:: Dataset records ::
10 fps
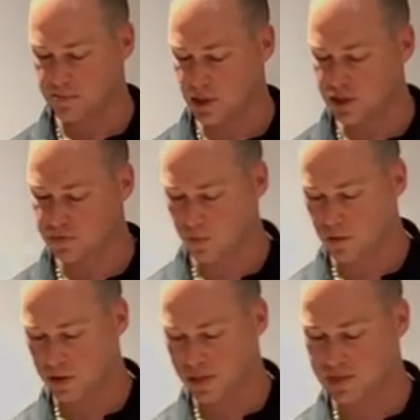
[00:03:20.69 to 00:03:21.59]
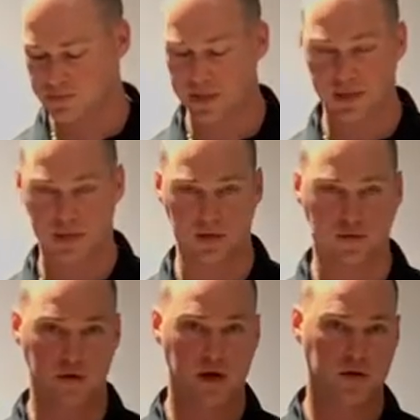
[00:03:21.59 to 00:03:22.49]
much more expensive
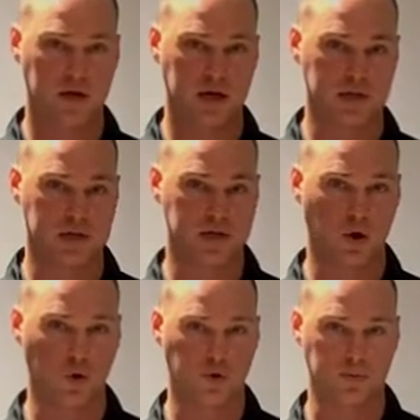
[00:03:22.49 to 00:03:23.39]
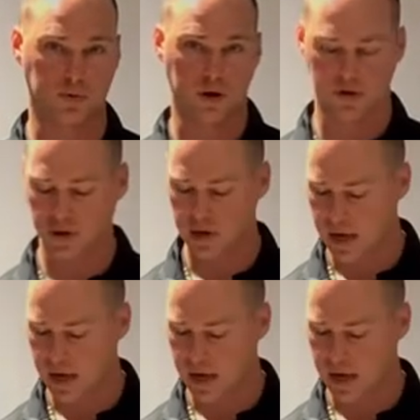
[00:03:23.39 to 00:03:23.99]
than its older brother,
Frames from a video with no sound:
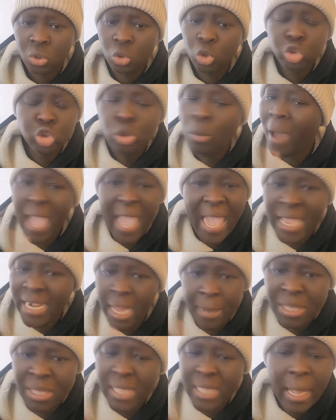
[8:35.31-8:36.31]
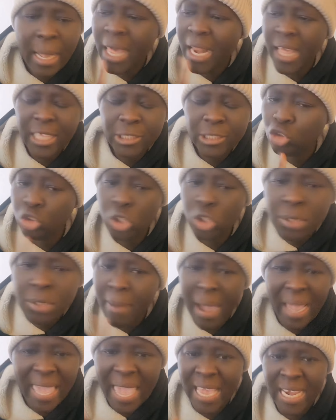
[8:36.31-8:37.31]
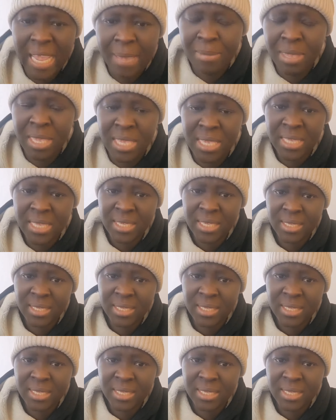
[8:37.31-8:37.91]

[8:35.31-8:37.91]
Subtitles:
Du suma enemy. Tangara is not my enemy.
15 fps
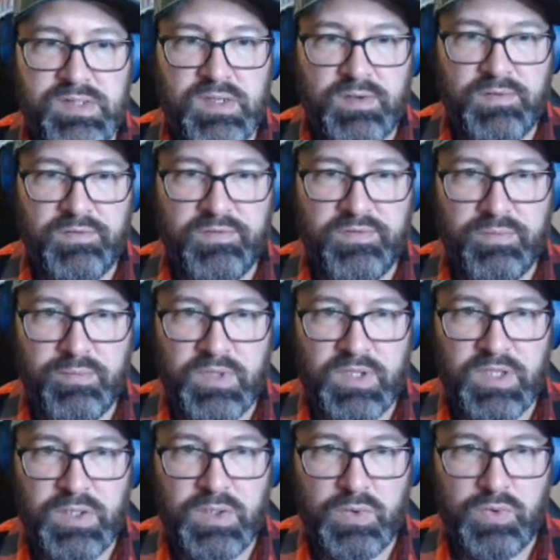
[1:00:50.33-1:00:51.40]
of
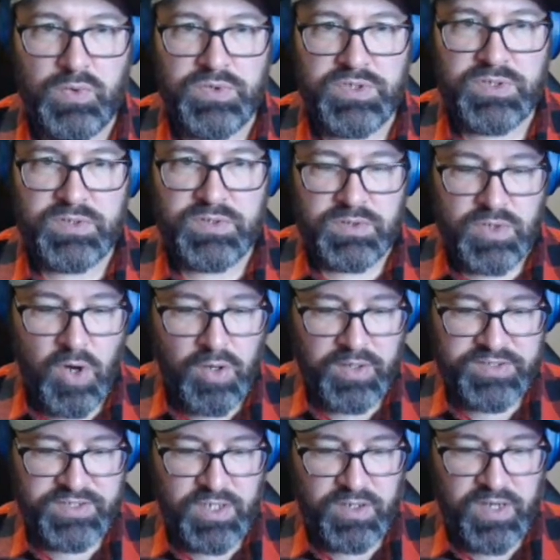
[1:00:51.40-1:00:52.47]
huge
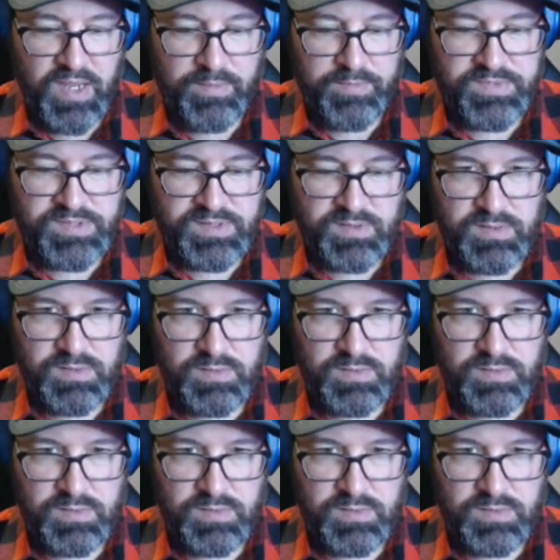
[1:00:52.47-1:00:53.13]
target share games.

:: About this task ::
Return all the lines above exactly; none of the pictures should appear.

:: Response to the exercise ::
10 fps
[00:03:20.69 to 00:03:21.59]
[00:03:21.59 to 00:03:22.49]
much more expensive
[00:03:22.49 to 00:03:23.39]
[00:03:23.39 to 00:03:23.99]
than its older brother,
Frames from a video with no sound:
[8:35.31-8:36.31]
[8:36.31-8:37.31]
[8:37.31-8:37.91]

[8:35.31-8:37.91]
Subtitles:
Du suma enemy. Tangara is not my enemy.
15 fps
[1:00:50.33-1:00:51.40]
of
[1:00:51.40-1:00:52.47]
huge
[1:00:52.47-1:00:53.13]
target share games.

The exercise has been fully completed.